**Source material**.
=-=-=-=-=

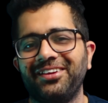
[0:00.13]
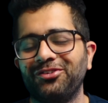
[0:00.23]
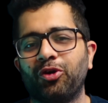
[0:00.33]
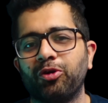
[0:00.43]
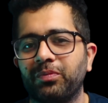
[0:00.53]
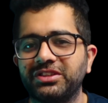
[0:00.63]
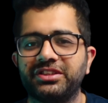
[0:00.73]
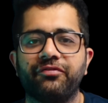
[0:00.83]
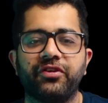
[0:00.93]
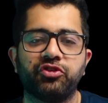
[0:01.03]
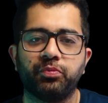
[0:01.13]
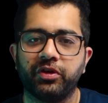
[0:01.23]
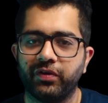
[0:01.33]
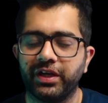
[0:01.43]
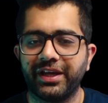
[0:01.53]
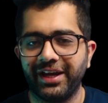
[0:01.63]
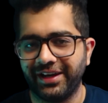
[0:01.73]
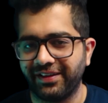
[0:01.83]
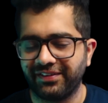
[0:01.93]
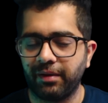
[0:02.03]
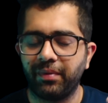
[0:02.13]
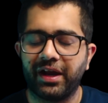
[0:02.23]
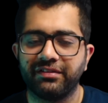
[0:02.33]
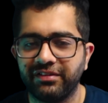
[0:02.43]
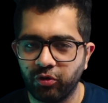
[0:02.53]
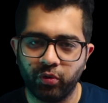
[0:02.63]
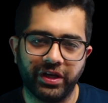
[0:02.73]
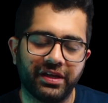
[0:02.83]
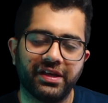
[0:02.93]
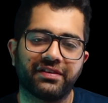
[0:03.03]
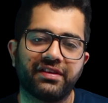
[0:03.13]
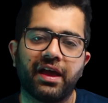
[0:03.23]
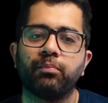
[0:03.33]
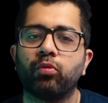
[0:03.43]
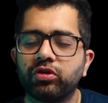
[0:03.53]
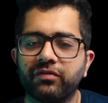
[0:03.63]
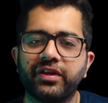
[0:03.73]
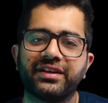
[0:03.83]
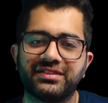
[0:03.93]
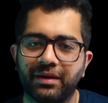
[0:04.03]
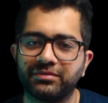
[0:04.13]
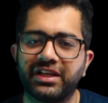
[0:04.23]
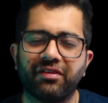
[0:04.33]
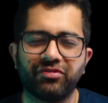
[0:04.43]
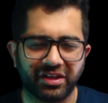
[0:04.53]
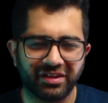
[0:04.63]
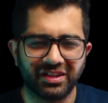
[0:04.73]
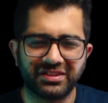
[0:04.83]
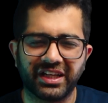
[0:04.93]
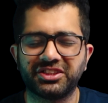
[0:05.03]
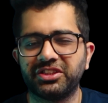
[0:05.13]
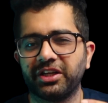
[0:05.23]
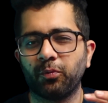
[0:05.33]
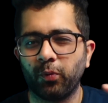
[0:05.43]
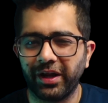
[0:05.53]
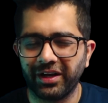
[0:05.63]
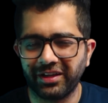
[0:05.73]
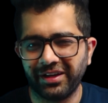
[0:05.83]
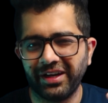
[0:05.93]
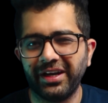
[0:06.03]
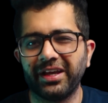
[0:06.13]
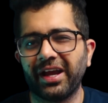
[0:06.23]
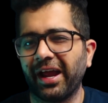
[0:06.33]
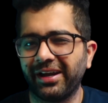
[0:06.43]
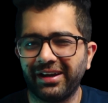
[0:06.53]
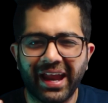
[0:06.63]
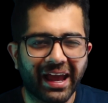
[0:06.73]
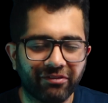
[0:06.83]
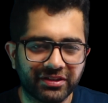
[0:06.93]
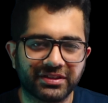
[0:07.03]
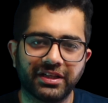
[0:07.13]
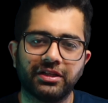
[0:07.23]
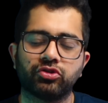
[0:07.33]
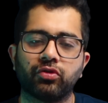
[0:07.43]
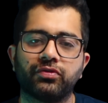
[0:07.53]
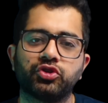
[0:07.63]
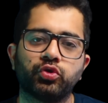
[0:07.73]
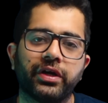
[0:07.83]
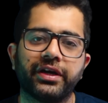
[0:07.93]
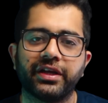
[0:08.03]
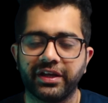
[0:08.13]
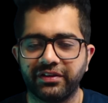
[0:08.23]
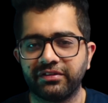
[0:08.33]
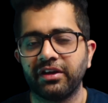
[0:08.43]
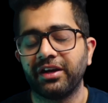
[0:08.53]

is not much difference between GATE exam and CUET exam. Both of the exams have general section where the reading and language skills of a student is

=-=-=-=-=

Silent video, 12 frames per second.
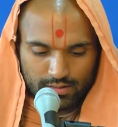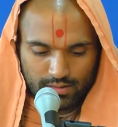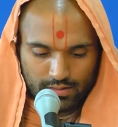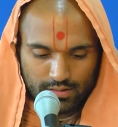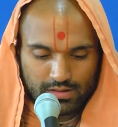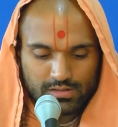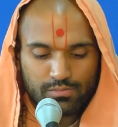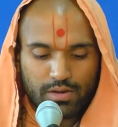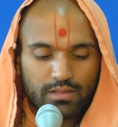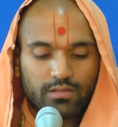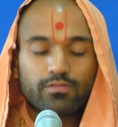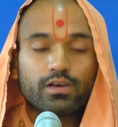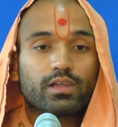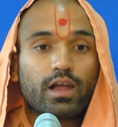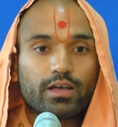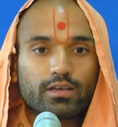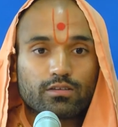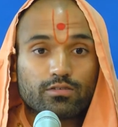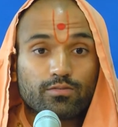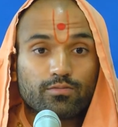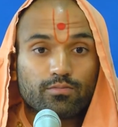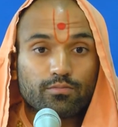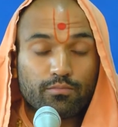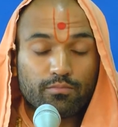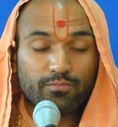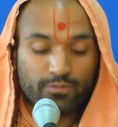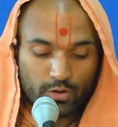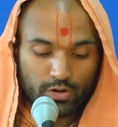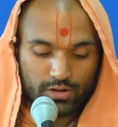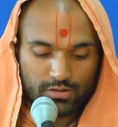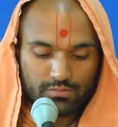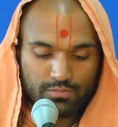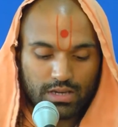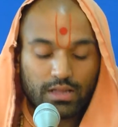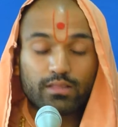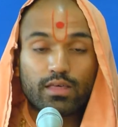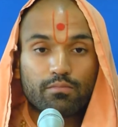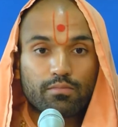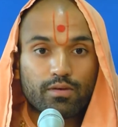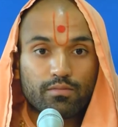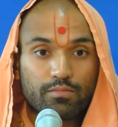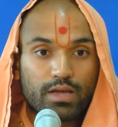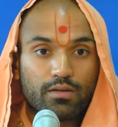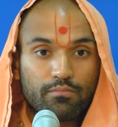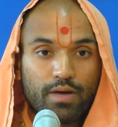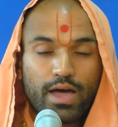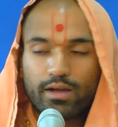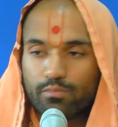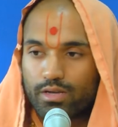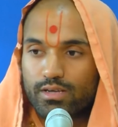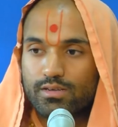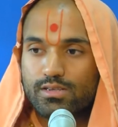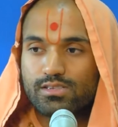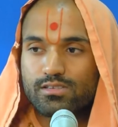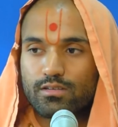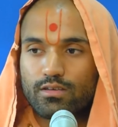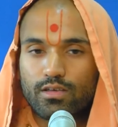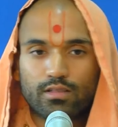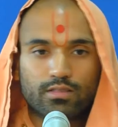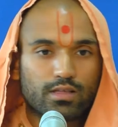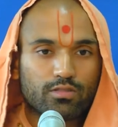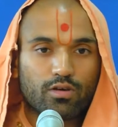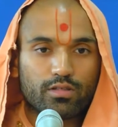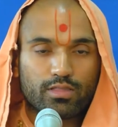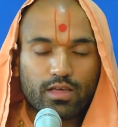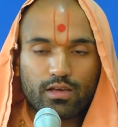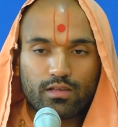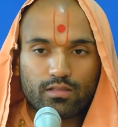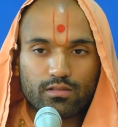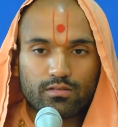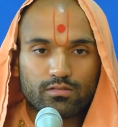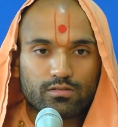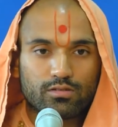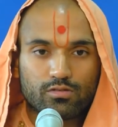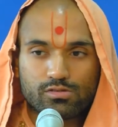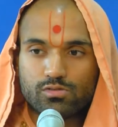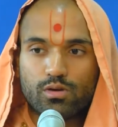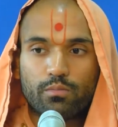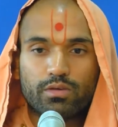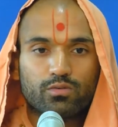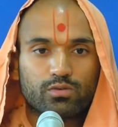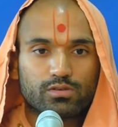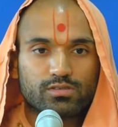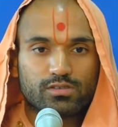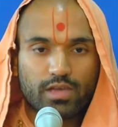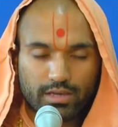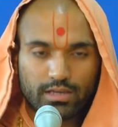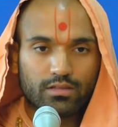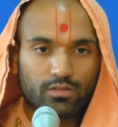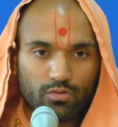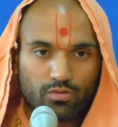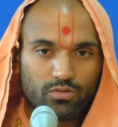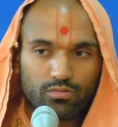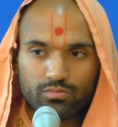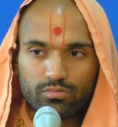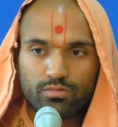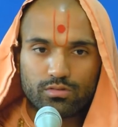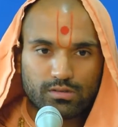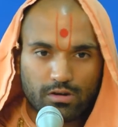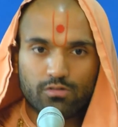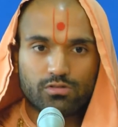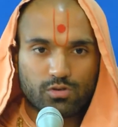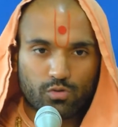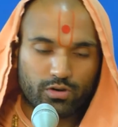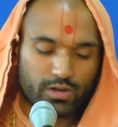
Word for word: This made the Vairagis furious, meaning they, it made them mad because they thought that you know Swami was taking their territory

=-=-=-=-=

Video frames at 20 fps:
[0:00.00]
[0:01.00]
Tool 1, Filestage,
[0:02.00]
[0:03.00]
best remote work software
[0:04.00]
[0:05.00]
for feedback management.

=-=-=-=-=

**Your goal**. Filter on the word "frames": copy each matching line from the entries above.

**Completed exercise**.
Silent video, 12 frames per second.
Video frames at 20 fps:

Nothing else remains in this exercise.